C’est un texte à la fois complexe et compliqué que ces Corneilles du septième ciel. Il mériterait sans doute une analyse psychologique poussée. Mais, comme je le répétais à RJR à chaque fois qu’il cherchait à m’entrainer dans des débats crypto-universitaires qui auraient exigé de ma part des connaissances dans ce qu’il est convenu d’appeler les sciences molles : je ne suis pas équipé pour, je n’ai pas les outils nécessaires“. De plus, ça ne m’intéresse pas.
Je vais donc tenter de l’analyser sur le plan littéraire.

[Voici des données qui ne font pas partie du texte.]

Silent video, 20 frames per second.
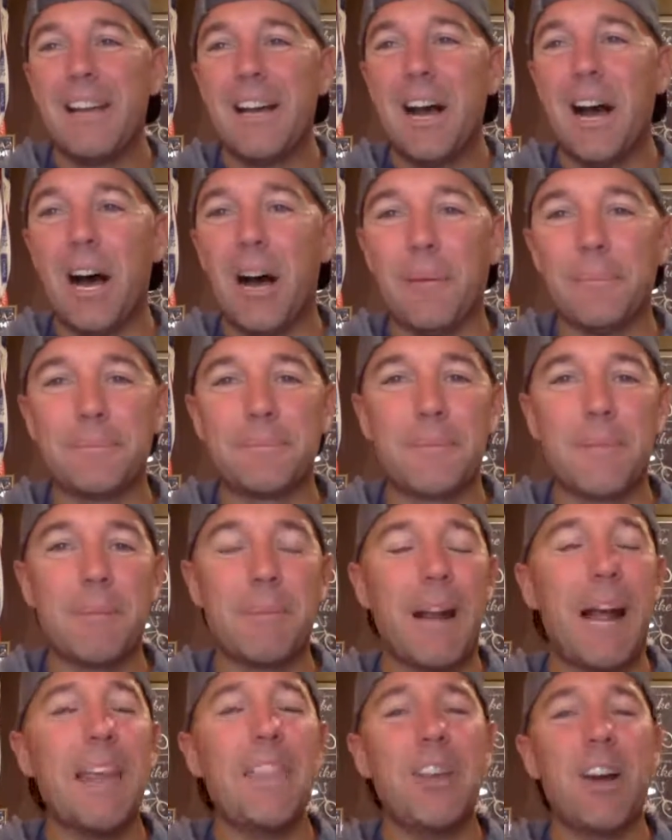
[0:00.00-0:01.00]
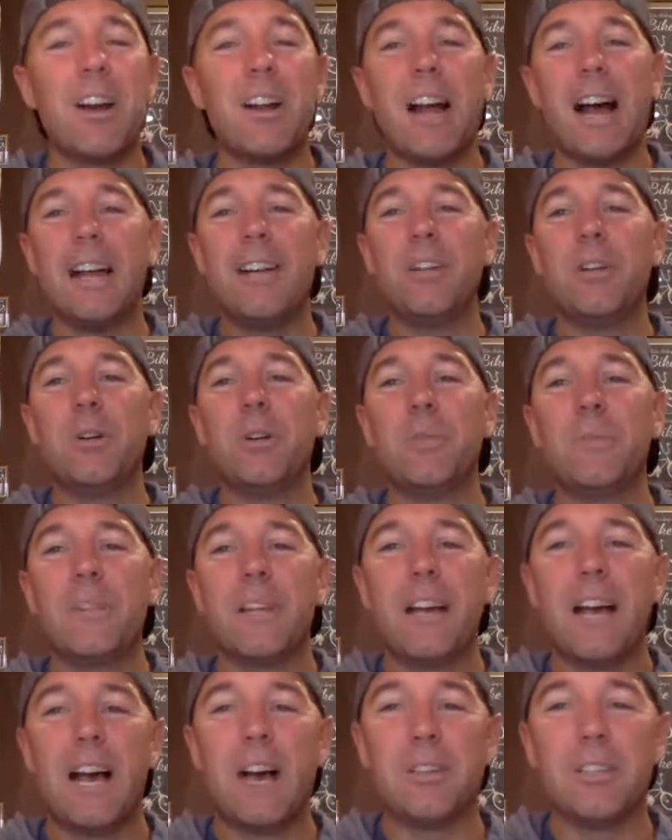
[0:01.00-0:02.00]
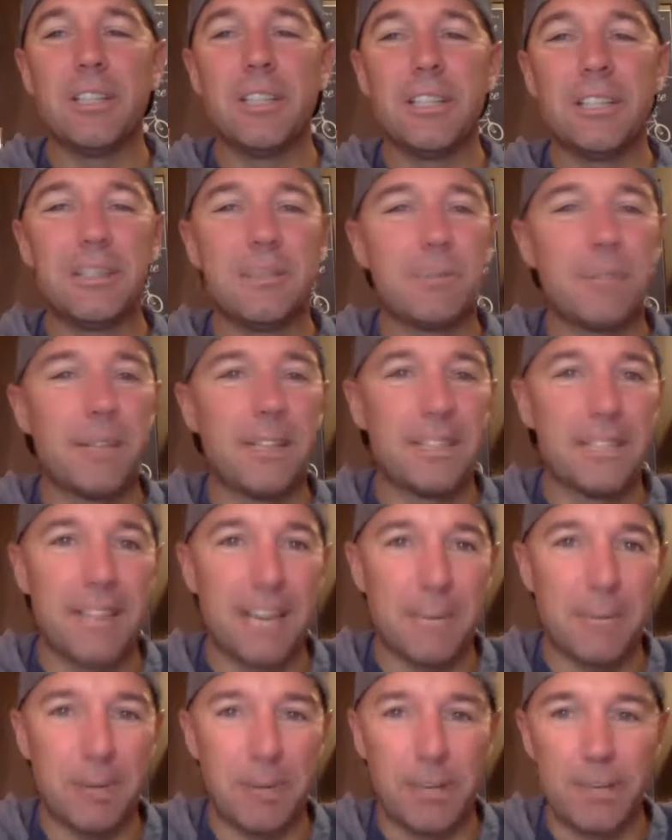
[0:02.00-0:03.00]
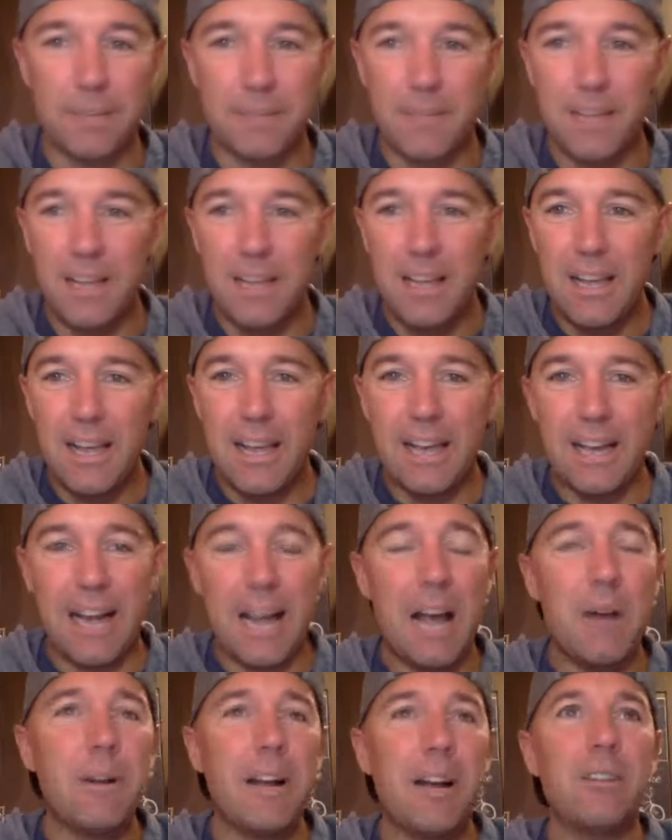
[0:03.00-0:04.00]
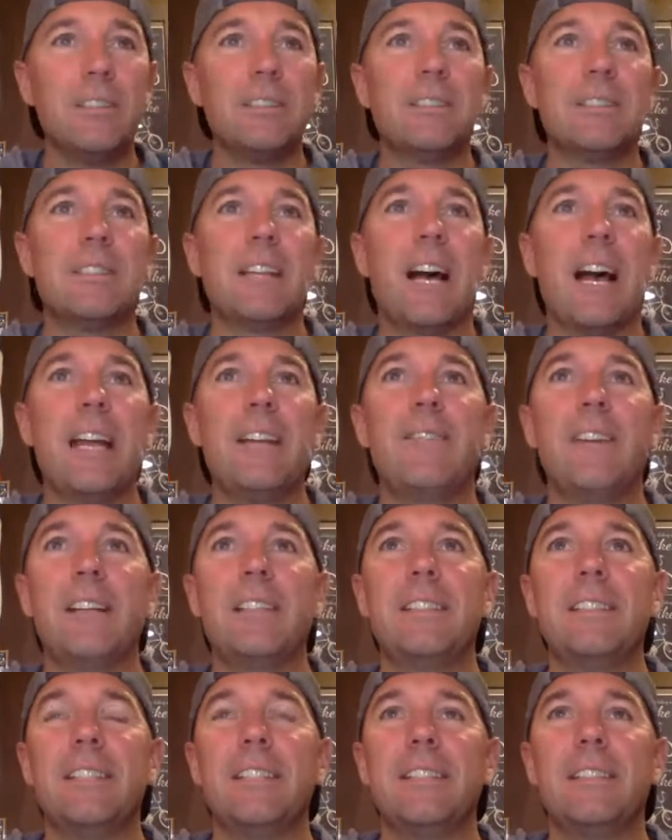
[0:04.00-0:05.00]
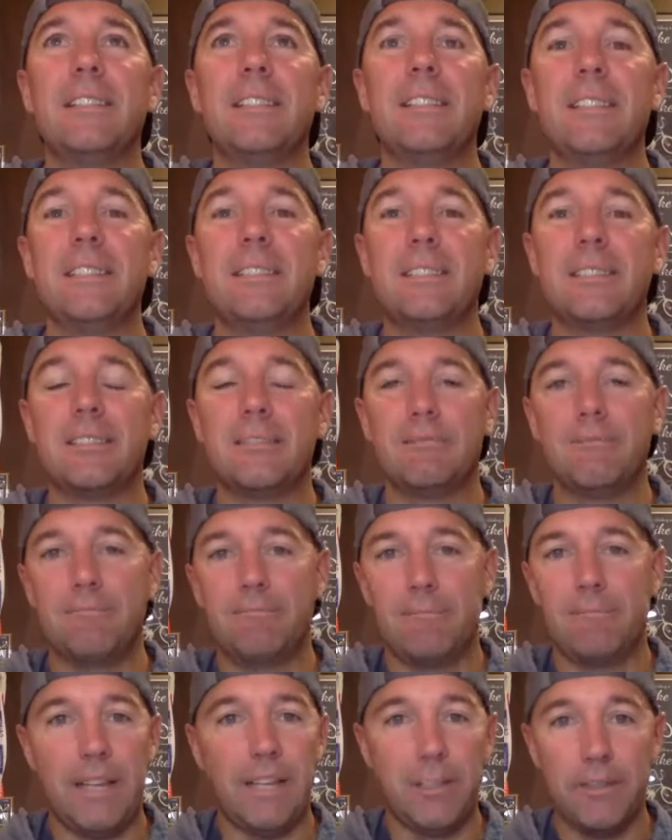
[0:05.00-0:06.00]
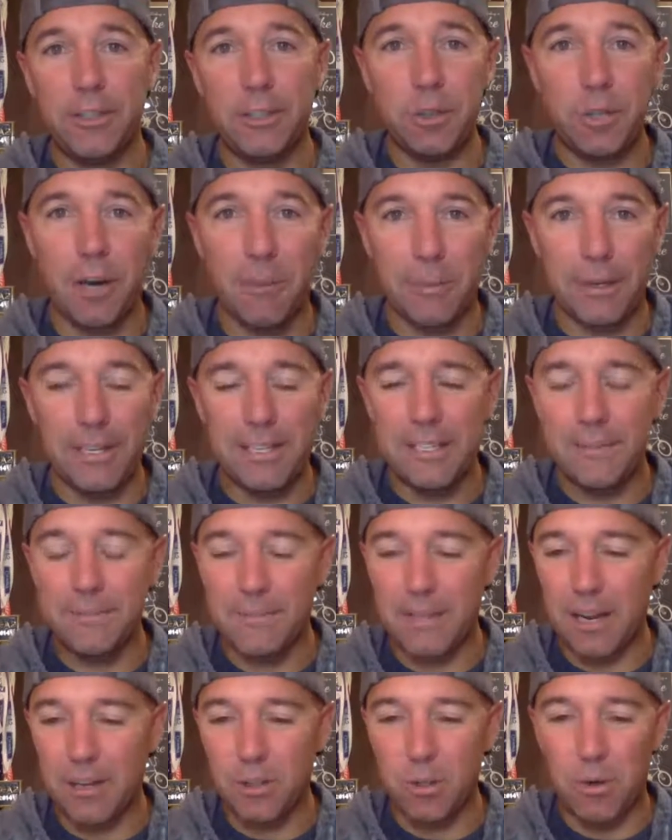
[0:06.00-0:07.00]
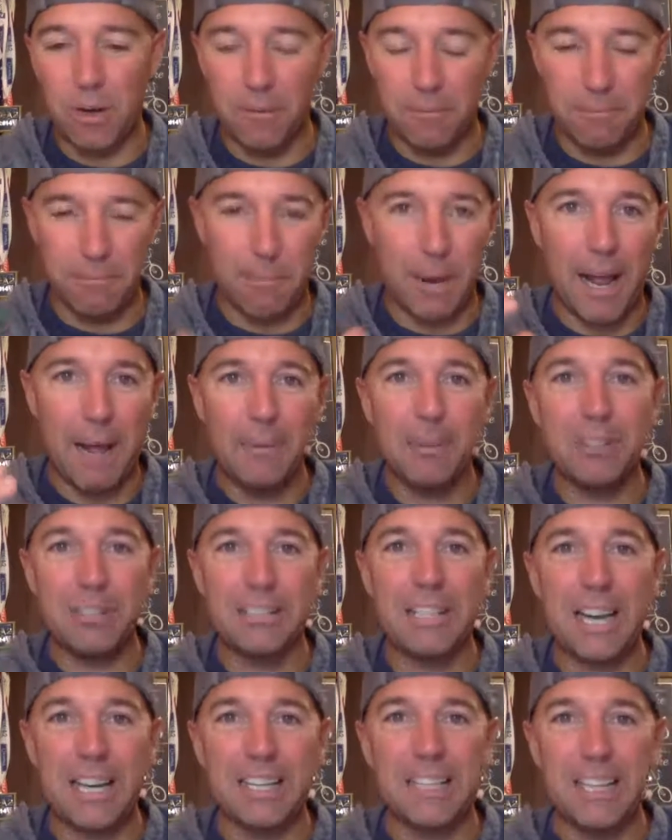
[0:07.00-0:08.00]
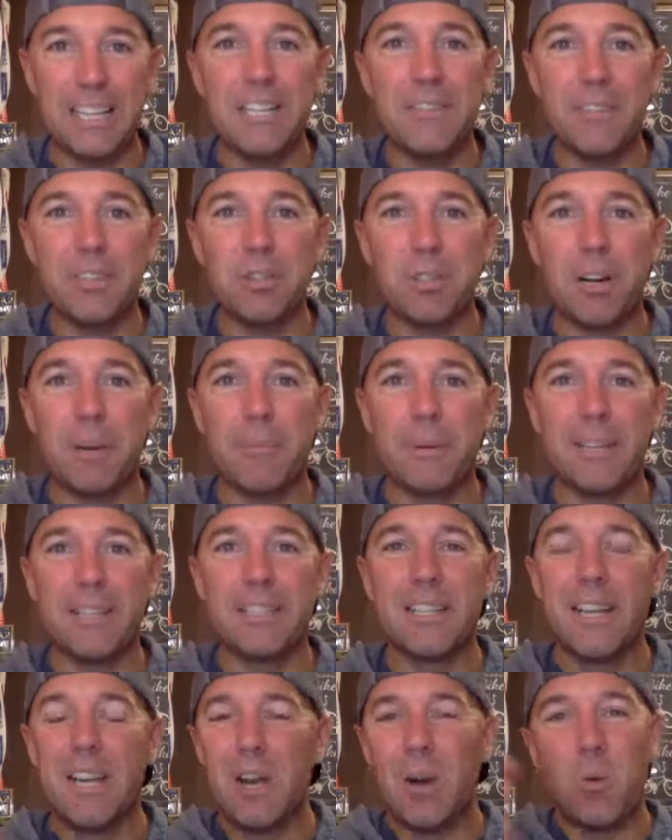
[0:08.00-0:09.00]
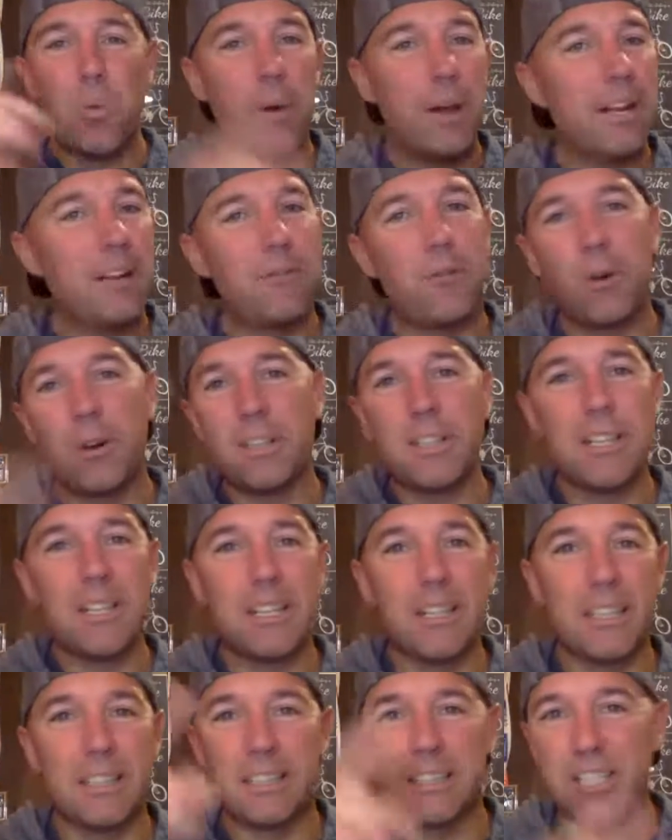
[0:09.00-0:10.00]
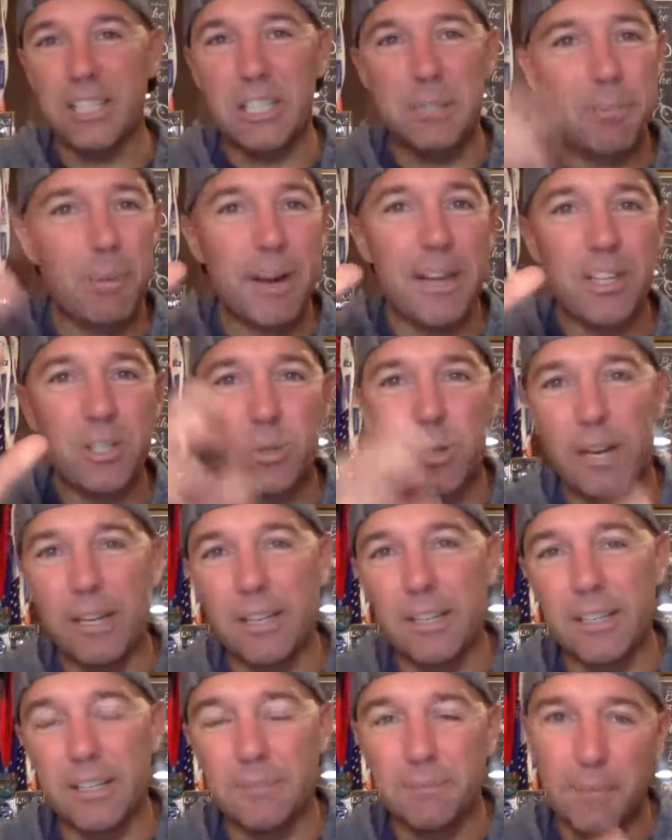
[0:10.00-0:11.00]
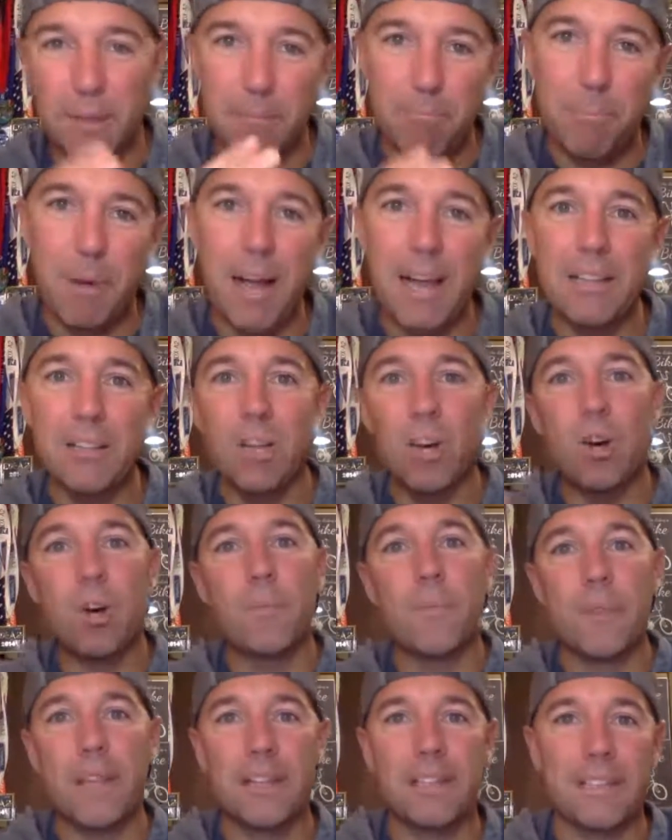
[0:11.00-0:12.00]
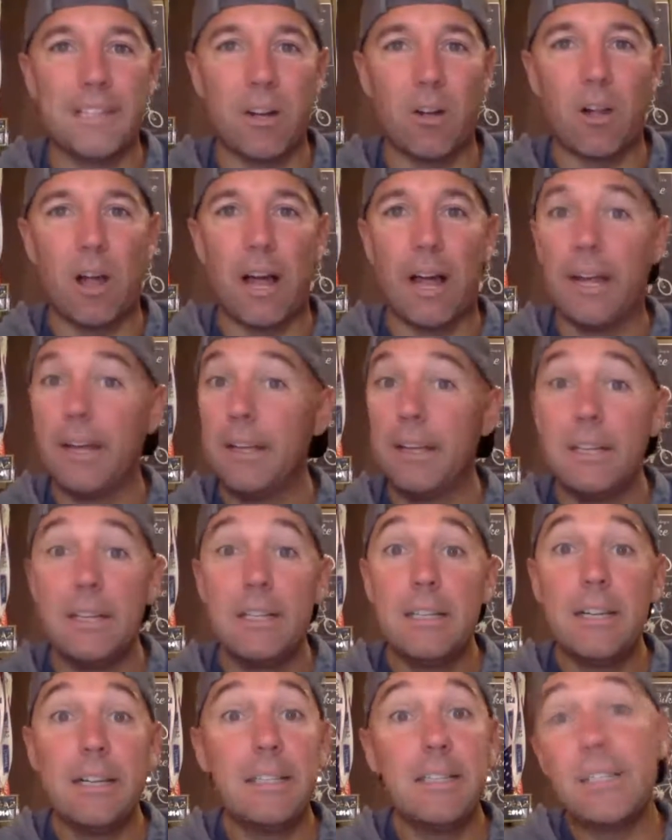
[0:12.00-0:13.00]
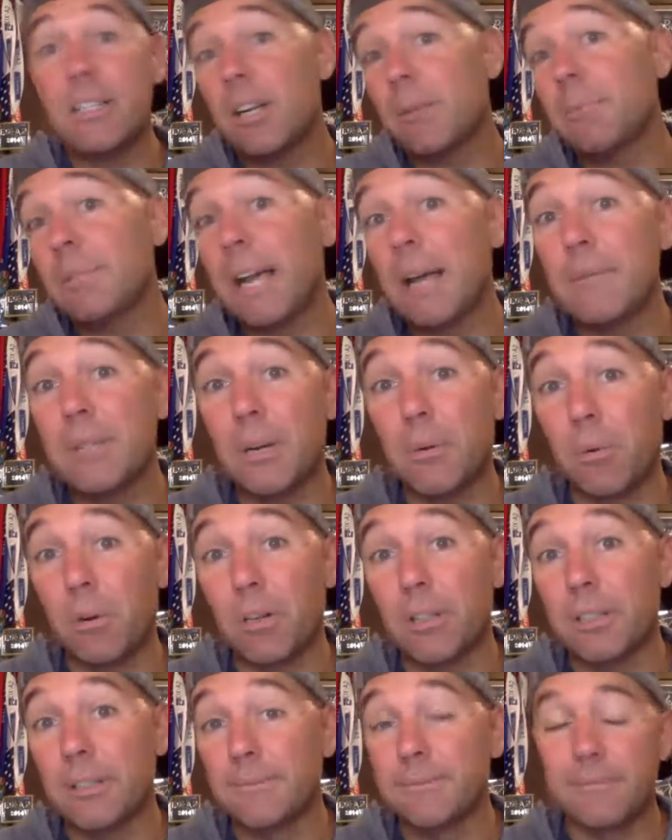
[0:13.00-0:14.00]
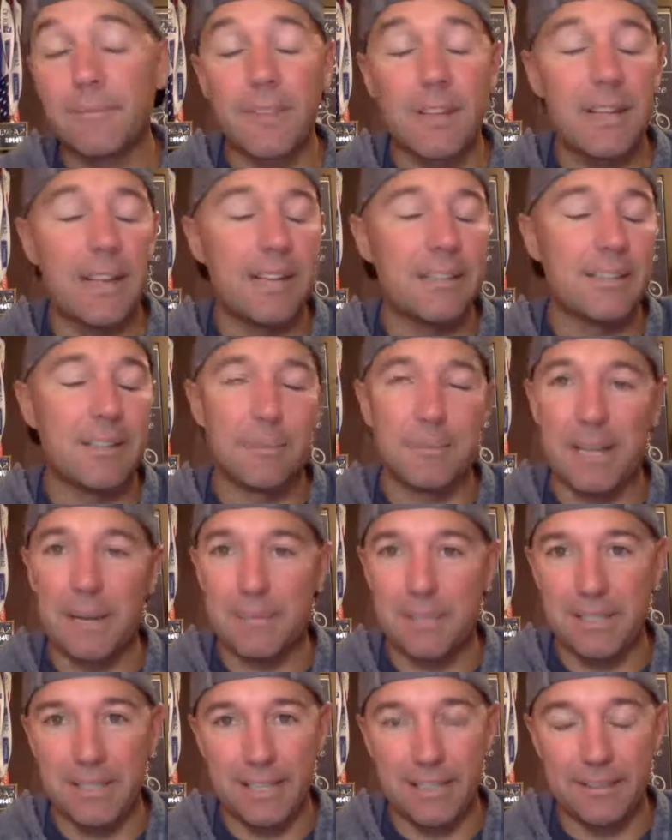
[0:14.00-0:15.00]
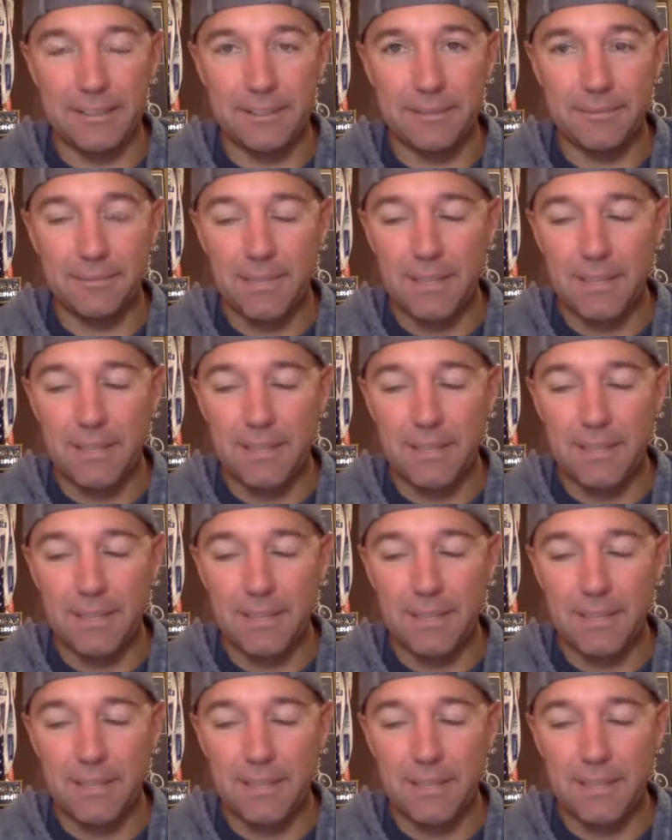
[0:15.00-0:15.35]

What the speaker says: But I thought I knew how to play the stock market. And I went out and I invested in these individual companies. I'd go out and buy a bunch of stock in individual companies, waiting for it to spike so I could buy low and sell high. And sometimes that worked and sometimes it didn't.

Ne m’en demandez pas davantage, c’est déjà assez difficile comme ça.

Le genre tout d’abord :
Alors qu’elles avaient été émises en réponse à un jeu littéraire du type cadavres exquis lancé au bon temps du confinement, l’auteur des Corneilles s’est rapidement affranchi des règles oulipiennes pour en faire un texte personnel dans lequel les traditionnelles interventions alternées d’autres auteurs n’étaient plus nécessaires, ni même désirées. Et c’est tant mieux, car aucun collaborateur occasionnel du fameux Journal des Coutheillas dans lequel cette chronique a paru et paraît encore n’aurait pu suivre le rythme imposé, à supposer qu’il l’eut souhaité.
Une fois le genre cadavres exquis abandonné, l’auteur des Corneilles a versé très vite et de toute évidence dans l’autofiction. Pour ceux qui n’ont pas d’accès à Wikipedia, rappelons ici ce qu’elle nous dit de ce nouveau genre littéraire : “une autofiction ou roman personnel est un genre littéraire situé au croisement entre un récit réel de la vie de l’auteur et un récit fictif explorant une expérience vécue par celui-ci.“
Certes, les Corneilles ne sont pas écrites à la première personne du singulier et aucun personnage ne porte ouvertement le nom de l’auteur. Il arrive même que celui-ci s’incarne dans plusieurs personnages différents. Il n’en demeure pas moins que, malgré ces transgressions des règles du genre, les Corneilles sont bel et bien une autofiction. D’ailleurs, les prénoms et les patronymes des personnages, leurs occupations, les noms et description des lieux dans lesquels ils les exercent sont d’une transparence telle qu’elle révèlent la volonté de l’auteur de ne rien dissimuler de la réalité qui l’inspire.

Et maintenant, la forme :
Les Corneilles sont écrites dans un style fluide, homogène et contrôlé que la prolixité ne parvient pas à essouffler. Plus d’une trentaine de chapitres écrits, comme dirait leur auteur, sans débander montre une maitrise et un goût de la langue pour la langue et, surtout vers la fin, pour le loufoque. Fluide, homogène et contrôlé, le style adopté se veut également objectif. Il n’est pas sans rappeler celui des commentaires en voix off des documentaires sur l’élevage de la sardine tigrée dans l’arrière-pays quimpérois ou la récolte des spaghettis dans le Haut-Adige, spectacles de première partie des films de Gary Cooper que nous allions voir à l’Alesia Palace de l’Avenue du Général Leclerc.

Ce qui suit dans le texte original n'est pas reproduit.